What is required | As you print the data below, keep every line exactly as it is and leave the images behind.

====== Study material ======

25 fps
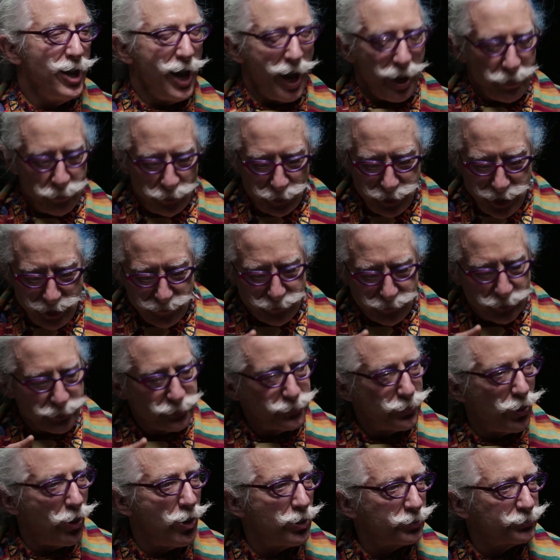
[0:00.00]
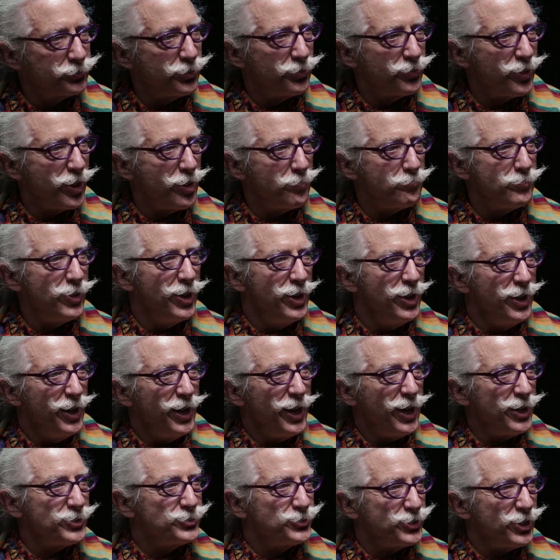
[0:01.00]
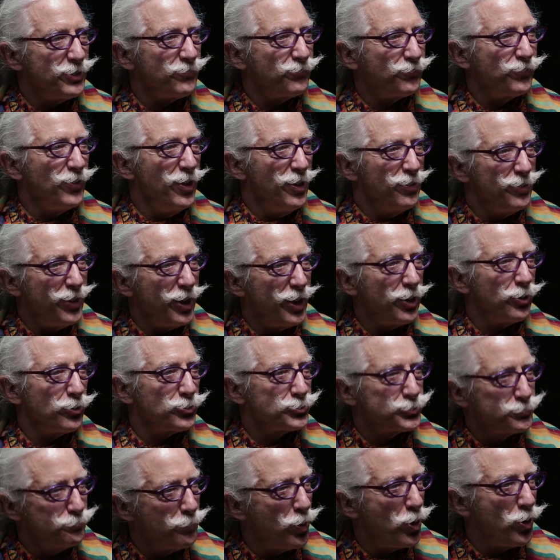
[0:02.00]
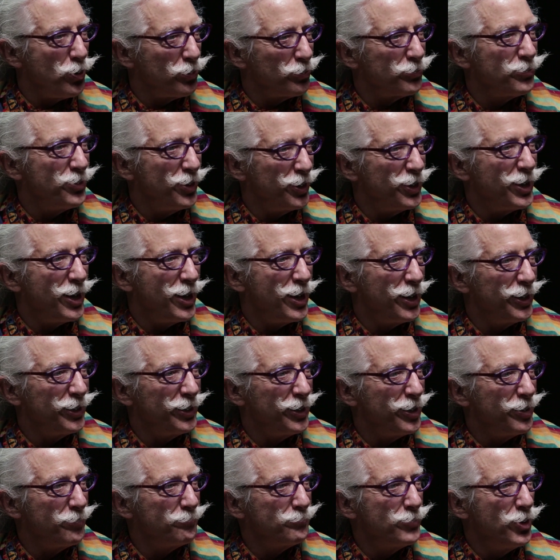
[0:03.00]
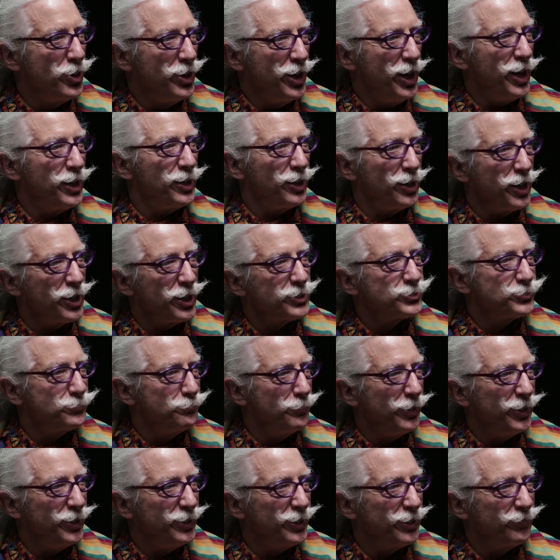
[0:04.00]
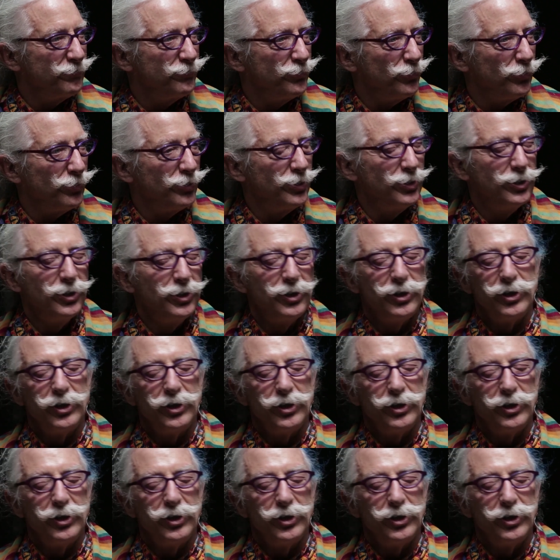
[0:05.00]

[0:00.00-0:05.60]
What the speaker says: I will never talk to them as if they are smaller than I am and less meaningful.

======

Solution for this problem |
25 fps
[0:00.00]
[0:01.00]
[0:02.00]
[0:03.00]
[0:04.00]
[0:05.00]

[0:00.00-0:05.60]
What the speaker says: I will never talk to them as if they are smaller than I am and less meaningful.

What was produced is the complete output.